Les assureurs vie et mutualistes ont constaté dans leurs bilans 2019 les premiers effets du niveau historiquement bas des taux d’intérêt. Les ratios de solvabilité des principaux assureurs ont subi, par rapports aux clôtures de 2018, une baisse en points considérable, les plus touchés étant naturellement les assureurs vie.
L’année 2019 constitue ainsi un point de rupture dans l’évolution des ratios de solvabilité. Dans son rapport sur la situation des assureurs soumis à Solvabilité 2 en France et au premier semestre 2018, l’ACPR soulignait encore l’évolution positive du ratio de solvabilité moyen, porté principalement par les organismes vie. C’était encore vrai à fin 2018.
Le rupture intervient au premier semestre 2019 : « Le taux moyen de couverture du capital de solvabilité requis (CSR) des assureurs opérant sur le marché français est passé de 240 % à 225 %, entre fin 2018 et fin juin 2019, soit une diminution de 15 points de pourcentage sur la période », souligne l’ACPR dans le rapport de solvabilité portant sur le premier semestre 2019. Et de préciser que « cette diminution est plus marquée pour les organismes vie et mixtes, plus sensibles au contexte de taux bas, dont la solvabilité diminue de 20 points de pourcentage pour s’établir à 205 % au deuxième trimestre 2019 », tandis que le niveau de solvabilité des organismes non vie est resté quant à lui quasiment inchangé à 276 % (- 2 points par rapport à fin 2018).
Renforcement des fonds propres
La première réaction de la place assurantielle vie face à cette baisse du ratio de solvabilité a été de lever des fonds afin de piloter au mieux le bilan et de rassurer le marché tout en profitant de taux bas.
Ainsi, pour contrer la dégradation de son ratio, CNP Assurance a levé 750 M€ en faisant une émission de dette subordonnée RT2 à un taux historiquement bas de 2%. Dans le même registre, on peut noter d’importantes levées de fonds du côté de Suravenir par Arkéa de 540 M€ (recapitalisation ici) ou encore de la mutuelle d’assurance d’AG2R la Mondiale, avec 500 M€ d’émission de dette subordonnée RT1 (Restricted Tier 1) au taux d’intérêt de 4,37%. Les assureurs concernés assurent que ces levées de fonds ne témoignent d’aucune situation d’urgence. Bien au contraire, ces opérations correspondraient à une opportunité de renouvellement de dette subordonnée à un taux historiquement bas.

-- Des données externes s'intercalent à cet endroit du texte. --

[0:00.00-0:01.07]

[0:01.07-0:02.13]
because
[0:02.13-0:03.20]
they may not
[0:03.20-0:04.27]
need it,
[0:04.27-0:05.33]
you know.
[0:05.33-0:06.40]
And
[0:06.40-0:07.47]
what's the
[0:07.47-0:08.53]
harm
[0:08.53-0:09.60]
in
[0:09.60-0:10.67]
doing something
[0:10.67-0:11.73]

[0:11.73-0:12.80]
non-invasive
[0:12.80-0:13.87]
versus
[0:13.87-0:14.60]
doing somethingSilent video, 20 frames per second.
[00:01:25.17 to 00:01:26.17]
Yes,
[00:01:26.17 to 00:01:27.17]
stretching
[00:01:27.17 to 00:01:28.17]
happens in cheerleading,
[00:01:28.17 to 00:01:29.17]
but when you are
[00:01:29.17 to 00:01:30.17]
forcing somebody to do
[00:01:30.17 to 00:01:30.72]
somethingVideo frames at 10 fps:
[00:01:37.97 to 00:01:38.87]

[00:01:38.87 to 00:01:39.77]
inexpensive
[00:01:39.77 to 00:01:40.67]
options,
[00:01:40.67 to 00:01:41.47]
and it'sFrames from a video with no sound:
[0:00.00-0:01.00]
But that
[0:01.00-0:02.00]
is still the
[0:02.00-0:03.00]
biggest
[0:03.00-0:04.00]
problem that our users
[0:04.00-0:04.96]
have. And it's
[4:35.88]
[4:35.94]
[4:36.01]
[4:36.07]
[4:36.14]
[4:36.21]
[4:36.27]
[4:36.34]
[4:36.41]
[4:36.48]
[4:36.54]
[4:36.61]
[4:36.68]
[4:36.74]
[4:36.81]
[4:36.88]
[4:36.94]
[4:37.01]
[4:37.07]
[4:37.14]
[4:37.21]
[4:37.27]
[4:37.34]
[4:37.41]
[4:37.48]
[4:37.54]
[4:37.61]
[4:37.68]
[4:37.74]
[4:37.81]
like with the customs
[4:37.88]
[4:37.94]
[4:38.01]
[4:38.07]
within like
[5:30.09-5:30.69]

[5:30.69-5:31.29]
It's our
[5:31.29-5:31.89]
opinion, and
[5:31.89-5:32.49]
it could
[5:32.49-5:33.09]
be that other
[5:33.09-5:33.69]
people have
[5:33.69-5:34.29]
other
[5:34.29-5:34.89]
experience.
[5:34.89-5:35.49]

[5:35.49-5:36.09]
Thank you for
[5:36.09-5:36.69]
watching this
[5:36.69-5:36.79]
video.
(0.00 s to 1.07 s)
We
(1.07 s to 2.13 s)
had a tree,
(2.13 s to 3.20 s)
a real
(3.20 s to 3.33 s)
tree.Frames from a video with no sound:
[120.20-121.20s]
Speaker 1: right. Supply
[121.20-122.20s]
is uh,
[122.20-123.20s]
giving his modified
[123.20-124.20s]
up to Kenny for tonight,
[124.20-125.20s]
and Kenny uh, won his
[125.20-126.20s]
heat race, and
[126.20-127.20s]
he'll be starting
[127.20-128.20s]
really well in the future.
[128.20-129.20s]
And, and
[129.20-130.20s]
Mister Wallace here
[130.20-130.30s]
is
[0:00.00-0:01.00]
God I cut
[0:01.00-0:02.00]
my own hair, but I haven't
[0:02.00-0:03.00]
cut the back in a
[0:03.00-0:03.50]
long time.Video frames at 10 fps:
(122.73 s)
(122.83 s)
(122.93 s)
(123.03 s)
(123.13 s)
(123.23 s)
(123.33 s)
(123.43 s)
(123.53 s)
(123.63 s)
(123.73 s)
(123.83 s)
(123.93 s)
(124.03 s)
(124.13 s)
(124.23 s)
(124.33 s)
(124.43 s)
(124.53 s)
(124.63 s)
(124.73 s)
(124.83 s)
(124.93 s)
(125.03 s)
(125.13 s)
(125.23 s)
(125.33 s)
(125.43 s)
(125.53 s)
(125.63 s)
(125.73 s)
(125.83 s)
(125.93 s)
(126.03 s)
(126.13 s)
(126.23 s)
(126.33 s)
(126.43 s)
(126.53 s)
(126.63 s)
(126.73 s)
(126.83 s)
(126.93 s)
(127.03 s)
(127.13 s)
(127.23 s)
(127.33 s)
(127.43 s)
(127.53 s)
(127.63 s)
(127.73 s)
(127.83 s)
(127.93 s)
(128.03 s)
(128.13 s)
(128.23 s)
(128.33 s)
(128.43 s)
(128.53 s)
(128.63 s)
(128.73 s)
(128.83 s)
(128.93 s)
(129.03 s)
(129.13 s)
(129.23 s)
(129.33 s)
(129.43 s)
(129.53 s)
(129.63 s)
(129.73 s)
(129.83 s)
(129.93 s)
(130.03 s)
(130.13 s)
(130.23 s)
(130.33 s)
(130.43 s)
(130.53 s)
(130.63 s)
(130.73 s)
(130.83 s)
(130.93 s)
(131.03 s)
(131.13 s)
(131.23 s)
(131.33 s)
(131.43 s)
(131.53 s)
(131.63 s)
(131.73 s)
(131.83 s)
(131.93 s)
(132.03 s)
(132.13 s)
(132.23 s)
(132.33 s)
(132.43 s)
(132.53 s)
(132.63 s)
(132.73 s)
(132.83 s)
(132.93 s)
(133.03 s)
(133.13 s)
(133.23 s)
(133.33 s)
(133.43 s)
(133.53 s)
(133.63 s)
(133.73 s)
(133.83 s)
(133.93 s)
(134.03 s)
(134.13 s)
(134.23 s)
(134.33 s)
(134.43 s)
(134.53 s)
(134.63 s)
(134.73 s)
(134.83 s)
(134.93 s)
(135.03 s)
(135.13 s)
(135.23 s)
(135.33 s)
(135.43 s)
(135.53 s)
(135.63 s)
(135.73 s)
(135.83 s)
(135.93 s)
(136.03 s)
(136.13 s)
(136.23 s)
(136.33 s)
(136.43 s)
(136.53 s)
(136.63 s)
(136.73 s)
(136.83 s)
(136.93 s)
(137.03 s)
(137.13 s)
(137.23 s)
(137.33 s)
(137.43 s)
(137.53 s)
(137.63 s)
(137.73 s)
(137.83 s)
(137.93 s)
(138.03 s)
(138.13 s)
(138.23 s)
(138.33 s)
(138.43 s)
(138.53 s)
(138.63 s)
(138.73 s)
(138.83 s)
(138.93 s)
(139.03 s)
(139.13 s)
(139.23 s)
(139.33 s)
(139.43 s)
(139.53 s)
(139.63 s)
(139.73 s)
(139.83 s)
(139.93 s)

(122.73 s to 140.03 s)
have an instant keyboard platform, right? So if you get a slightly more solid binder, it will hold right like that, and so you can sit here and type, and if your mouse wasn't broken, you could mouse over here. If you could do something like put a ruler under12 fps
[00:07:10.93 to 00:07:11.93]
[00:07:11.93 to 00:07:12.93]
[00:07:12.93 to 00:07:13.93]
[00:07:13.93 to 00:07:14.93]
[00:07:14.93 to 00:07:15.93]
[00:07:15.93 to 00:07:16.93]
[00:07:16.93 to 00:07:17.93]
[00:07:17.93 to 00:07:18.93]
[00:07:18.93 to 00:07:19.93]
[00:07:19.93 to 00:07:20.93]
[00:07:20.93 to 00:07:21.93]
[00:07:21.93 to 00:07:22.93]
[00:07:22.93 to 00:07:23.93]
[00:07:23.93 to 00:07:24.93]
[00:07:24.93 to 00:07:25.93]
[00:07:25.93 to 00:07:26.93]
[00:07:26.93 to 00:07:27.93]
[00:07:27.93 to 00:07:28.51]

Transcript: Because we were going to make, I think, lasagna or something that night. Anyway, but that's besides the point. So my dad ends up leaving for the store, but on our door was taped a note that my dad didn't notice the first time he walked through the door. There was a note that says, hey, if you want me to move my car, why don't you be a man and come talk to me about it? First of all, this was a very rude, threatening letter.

En effet, les levées de fonds peuvent représenter une bonne occasion pour améliorer la qualité des fonds propres avec des taux attractifs. Ainsi l’émission de dette subordonnée d’AG2R La mondiale lui permet de renforcer son tiers 1 (noyau dur des fonds propres) à un taux historiquement bas. Cette levée de fonds rassure d’autant plus le marché qu’une clause prévoit la suspension du remboursement en cas de capital de solvabilité non respecté.
Face à cette situation inédite, des solutions immédiates ont été trouvées afin d’enrayer la dégradation de la solvabilité. Les levées de fonds ne seront un bouclier efficace que si elles sont utilisées de manière pragmatique. Les dettes de tiers 1 étant plus onéreuses en termes de taux d’intérêt, d’autres solutions peuvent être envisagées. CNP Assurance a ouvert la voie avec une émission de dette entièrement verte RT2 (Tier 2). Certes c’est une RT2 mais son aspect écologique semble séduisant et ouvre la voie à de nouvelles politiques d’investissements.
S’adapter durablement
Pour soulager la contrainte de solvabilité, un arrêté paru le 24 décembre 2019 autorise, sous certaines conditions, les assureurs vie à prendre en compte dans leur ratio de solvabilité la provision pour participation aux bénéfices (PPB). Pour pouvoir utiliser cette provision, l’assureur doit prouver à l’ACPR qu’il est en perte technique sur son dernier exercice comptable et qu’il ne satisfait pas aux conditions de solvabilité requises par Solvabilité 2. Les assureurs doivent aussi présenter aux autorités de contrôle un solide plan sur 8 ans maximum de restitution des provisions utilisées.
Mais plus largement, et malgré la récente remontée des taux (le taux de l’OAT à 10 ans est sorti du territoire négatif depuis novembre), les assureurs doivent s’adapter de manière durable à ce nouvel environnement. Au-delà de la vague de levées de fonds des derniers mois, des inflexions stratégiques se dessinent, notamment pour les acteurs de l’assurance vie : orientation de l’épargne vers les Unités de compte en assurance vie, baisse des rendements des fonds euros et fixation de barrières à l’entrée. Les acteurs IARD envisagent également des mesures car ils ne peuvent plus recourir aux produits financiers pour compenser une dégradation de la sinistralité. Des hausses de tarifs sont ainsi à prévoir.